For many San Diegans, the Los Angeles Chargers were easier to stomach when they were ...
Chargering themselves to defeat.
Then Sunday night happened.
The big victory over the Steelers re-introduced folks to a team's bubbly end of the emotional spectrum, one that's central to the parity-driven NFL's stock-in-trade.
By defeating a good Steelers squad in Pittsburgh in front of a national audience, the Chargers hit a high note they'd not struck since the relocation.
Endorphins flowed, among fans who cheer for the transplanted Bolts.
Remember the San Diego vibe back when the Chargers would pull one off like the 33-30 victory Sunday?
Here's a difference between then and now:
Back then, even if you didn't care about Chargers, you knew they'd won a big game because San Diego had a different feel afterward. It was in the air, a free-floating vibe. Think of the bouncy ditty "Happy" by Pharrell Williams. Creating that vibe here, in the vast San Diego realm where so many transplants live, was no small feat. Roots several decades' deep were part of it.
Corny as it sounds, victories like Sunday's made Mondays in San Diego more fun, even for football writers without an emotional stake in the team.
Following the Chargers was a shared activity for many who otherwise were strangers to each other. In neighborhoods when the game telecast was airing, you'd hear the cheers and groans (or, in several Januarys, piercing shrieks of pain).
Euphoria over a football victory? In America's eighth-largest city?
After a victory in Pittsburgh with a Super Bowl berth on the line, some 70,000 fans filled the stadium in Mission Valley to welcome the team home in 1995. In most years, local TV ratings of Chargers games not only topped the San Diego market but compared favorably with ratings in several other NFL markets.
What other activity in San Diego could bind so many strangers?
This isn't to romanticize the NFL, a $14-billion, ultra-calculating industry fueled in no small part by gambling interests, tax breaks at several levels, increasingly lavish public monies toward football palaces, a growing ability to extract huge sums of money from Super Bowl host cities, and entertainers who risk the short- and long-term health of their brains and bodies.
San Diegan Philip Rivers leading his team to victory Sunday night in front of yellow towel-waving Steelers fans, though, was its own chapter in what is an unprecedented NFL story. And, like it or not, there's still a San Diego dimension threading through this evolving plot.
No other relocated NFL club had been in one city continuously so long, and near as I can tell, no other NFL franchise was transplanted to where it wasn't recruited or welcomed by the sporting public. In San Diego, the Chargers are still the most-watched NFL team. Not helping folks here cut the cord, the Padres recorded their seventh and eight consecutive losing seasons since the relocation and 14th and 15th losing seasons in the 20 years since San Diegans voted them a new ballpark.

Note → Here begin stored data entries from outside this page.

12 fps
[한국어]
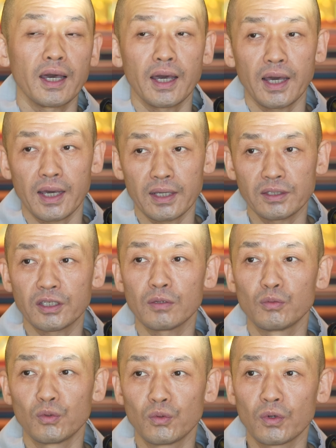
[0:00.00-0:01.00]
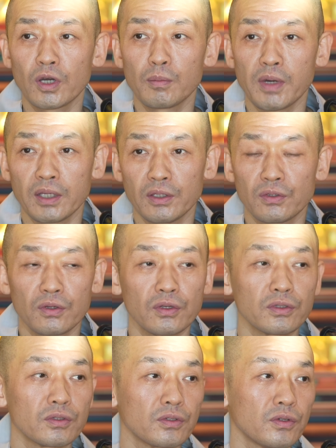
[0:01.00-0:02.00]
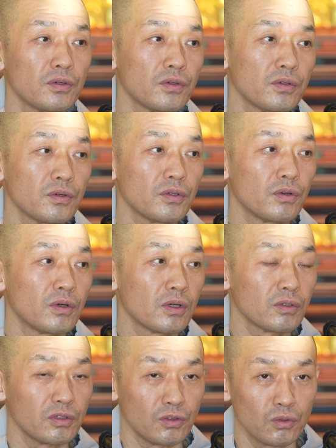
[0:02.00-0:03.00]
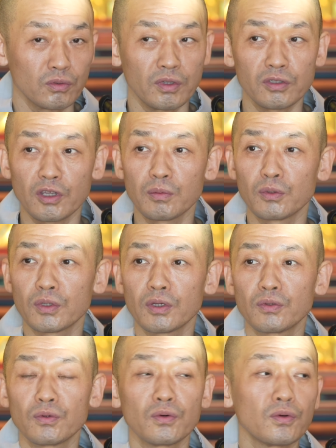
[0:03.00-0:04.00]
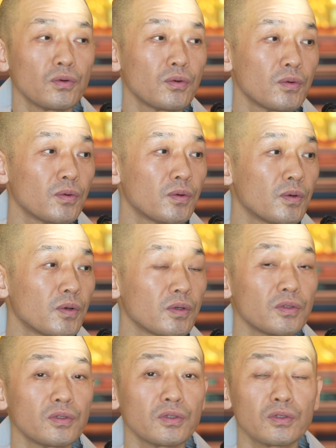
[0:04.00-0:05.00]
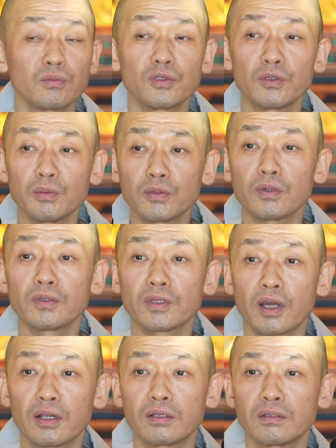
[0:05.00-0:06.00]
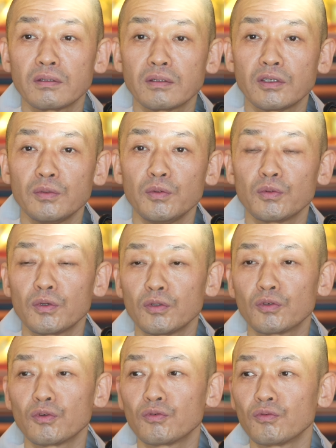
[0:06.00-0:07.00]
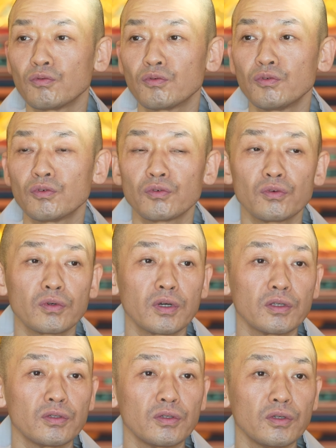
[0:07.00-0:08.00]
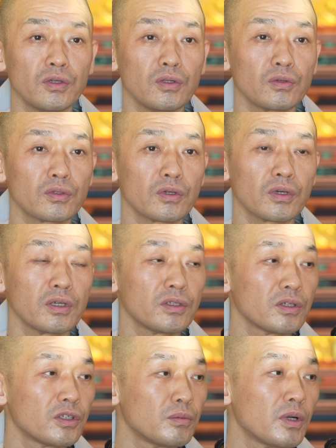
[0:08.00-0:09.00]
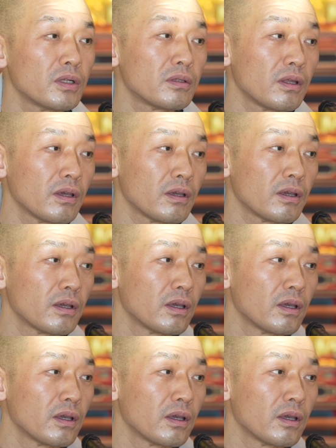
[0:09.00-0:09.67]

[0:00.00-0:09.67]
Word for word: 한참 온도가 많이 떨어져서 영화로 지속될 때보다도 지금 11월 달, 12월 초 중순 정도까지 일교차가 굉장히 심할 때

Last year we'd seen Dean Spanos' L.A. newbies flop in several games, denying themselves a playoff berth that went to a Bills team that had far less talent. The schadenfreude crowd had plenty to savor. And despite their gains this season, the Chargers lost to the rival Chiefs and the one other good team they'd faced, the Rams.
As for the 23-22 loss to the Broncos two games ago, credit Von Miller and teammates for earning the victory, but Rivers and friends copped to blowing out too many mental fuses.
While this particular Steelers team (7-4-1) has an uneven personality, no opponent had done to any Steelers club what the Chargers pulled off Sunday, winning in Pittsburgh after trailing by 14 or more points in the second half.
A tougher magic act to conjure, though, may be this one:
Moving the needle in Greater Los Angeles.
What would that take? Reaching the Super Bowl? Winning the Super Bowl? Multiple Super Bowls? Borrowing LeBron James from the Lakers to cameo at tight end, and then winning a Super Bowl?
A longtime Angeleno who's big in the L.A. media tells me that the Chargers won't be able to win over the L.A. and Orange County market, period, because sports fans there believe the Chargers should be in San Diego. Surprising me, he said a number of Angelenos are angry that the Chargers are there.
We know this for sure: The game in Pittsburgh was the first of several big-stage opportunities this month for Team Spanos. After the coming game against the lowly Bengals makes it four contests this year against a double-digit underdog _ that last happened for the Chargers in 2009, a glide path that preceded a crash-and-burn playoff defeat in Mission Valley _ it's on to Kansas City for a Thursday night game against the Chiefs. Then it's back to Carson for a Saturday night contest against the Ravens.